Bottom Line: A strong online platform is the key to maintaining direct control over your global cash flows.
Improving Balance Sheet Efficiency
Globally distributed organizations often maintain a range of deposit, investment and borrowing facilities in different currencies. While this sort of framework can be enormously beneficial in transactional terms, it can also create significant and costly balance sheet inefficiencies. By making it difficult to move money around, this structure can compromise a company's ability to gain from interest rate differentials.
At its most extreme, this can mean that companies hold cash balances in one jurisdiction while borrowing money in another - clearly an inefficient practice. More subtly, the law of comparative advantage means that many companies can borrow and lend at better terms in their domestic currencies, or where the bulk of their operations are located. This means that foreign banking facilities are often far less efficient than those closer to home.
These issues have driven a rise in the number of corporations which have begun pulling funds out of less efficient corners of their balance sheets, and depositing them in short-term domestic sweep accounts to capture yield differentials - or using them to pay down borrowing facilities.
Of course, this practice carries foreign exchange risk. When these funds are initially moved, an exchange rate applies. When they are moved back, rates will have changed. The potential loss can wipe out any yield advantage that has been gained.
Currency swaps were developed to manage this risk.
A currency swap is essentially two foreign exchange transactions combined. The first step involves the conversion of your primary currency into a secondary currency, for settlement immediately (or in the short term). The second step involves the opposite transaction occurring at a predetermined time in the future when the secondary currency is converted back into a preset amount of the primary currency.
The swap exchange rate is based on the spot rate when the first step is executed, with an adjustment based on the difference between the prevailing interest rates in the two currencies. This adjustment is called the forward differential and is known from the outset. This forward differential may be positive or negative, and is often more favorable than the difference between interest rates on the balance sheet itself.
In essence, the exchange rate for the entire transaction is fixed when the first step in a currency swap is executed. This means that companies can move funds around globally, achieving an optimal balance sheet structure without triggering foreign exchange risk in the process.
Bottom Line: Currency swaps can improve balance sheet efficiency substantially, without incurring foreign exchange risk.
Charles Darwin once said, It is not the strongest of the species that survives, nor the most intelligent that survives. It is the one that is the most adaptable to change.
A world of opportunity beckons to those companies who can apply all three characteristics to their foreign cash flows. A strong technological foundation can support international growth by ensuring that funds are transmitted safely, promptly and efficiently. By providing built-in reporting capabilities, an online platform can also vastly reduce accounting costs and generate the data required to make processes more robust over time.

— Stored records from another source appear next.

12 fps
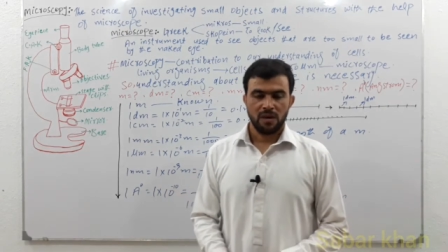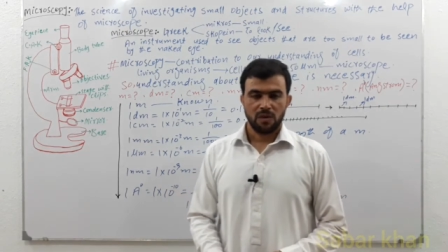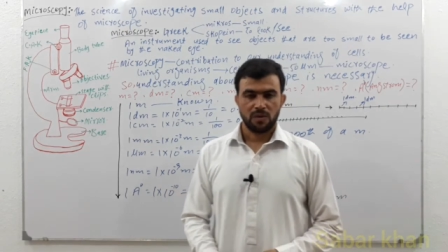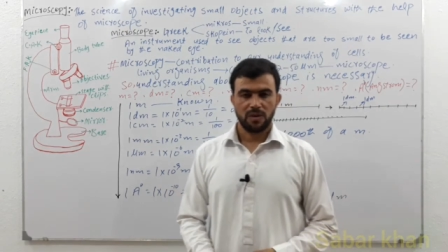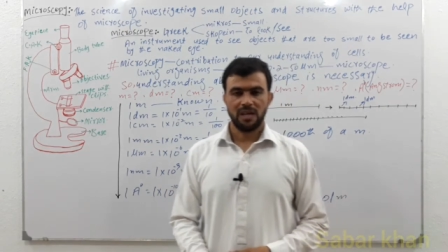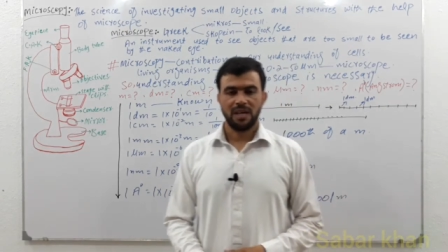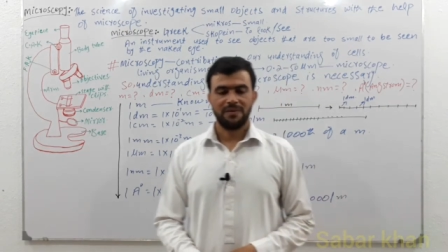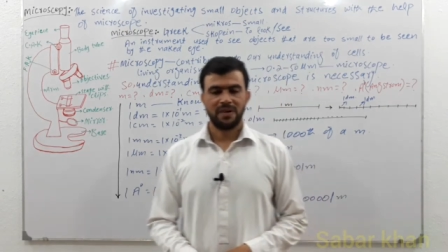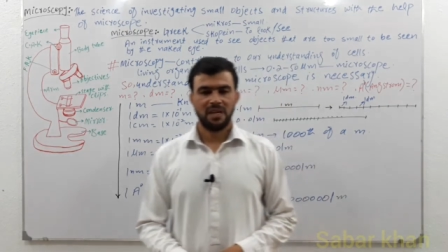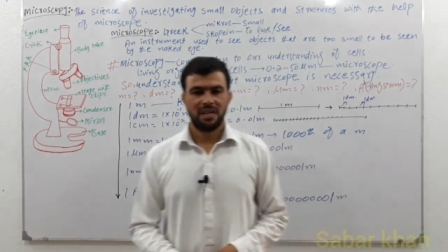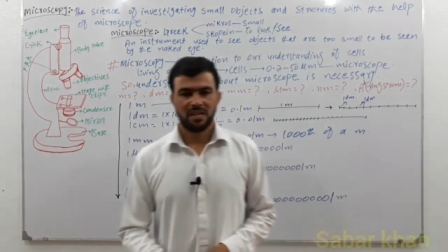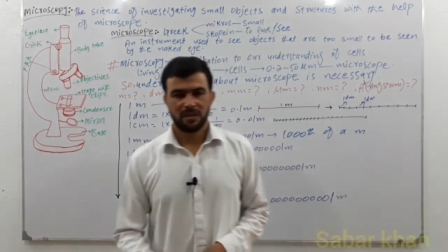We have
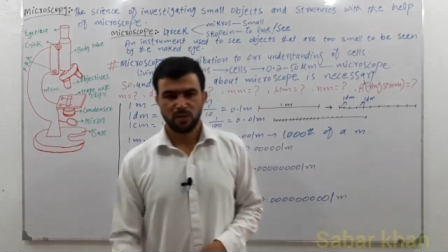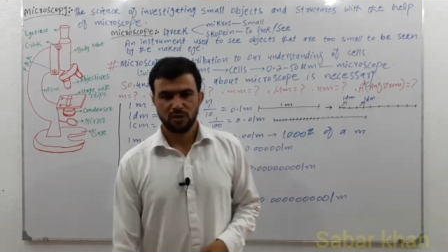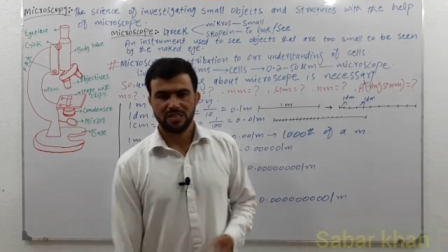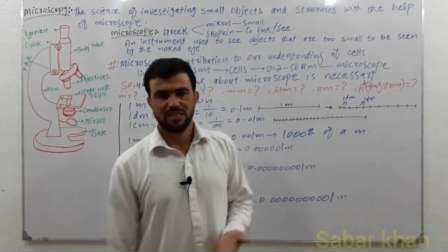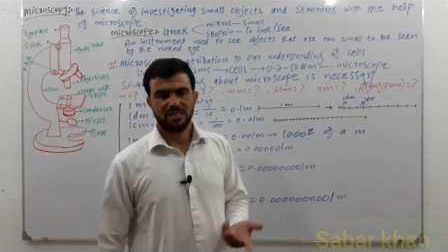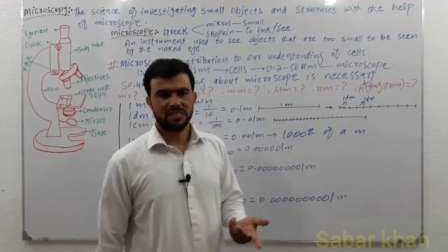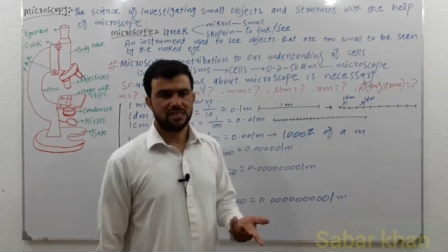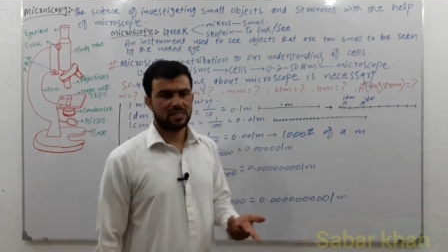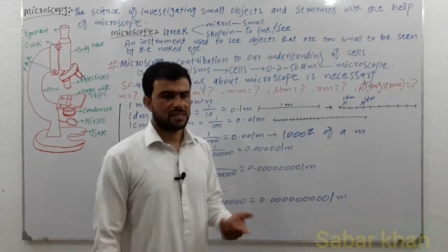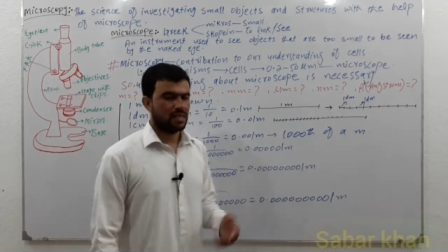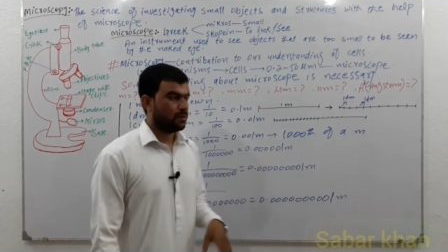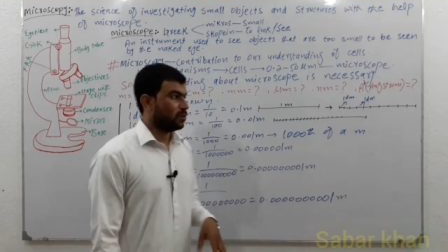a lot of
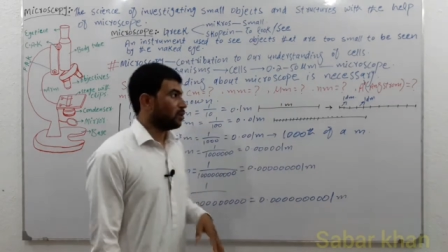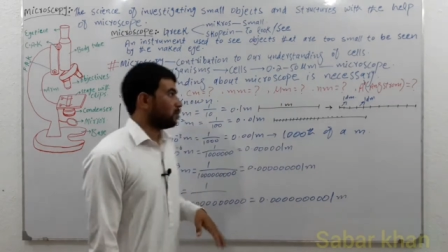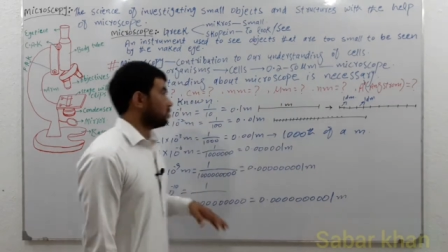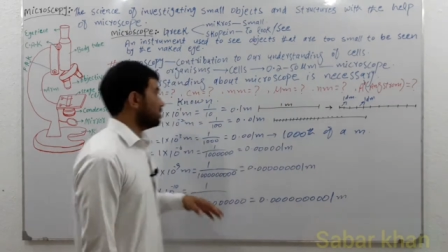questions about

Intelligently analyzing your cash flow framework can help you identify profitable opportunities across the global payments system. Eliminating transaction points and managing risks yourself can generate substantial savings - while helping to build the mutually beneficial relationships that all smart trading partners strive for.
And adaptability? This is where a foreign exchange provider can truly add value. By providing the information, the tools, and the expertise required to make the right decisions, currency specialists can help your business evolve to meet new challenges - and ultimately, survive and thrive in the world of international trade.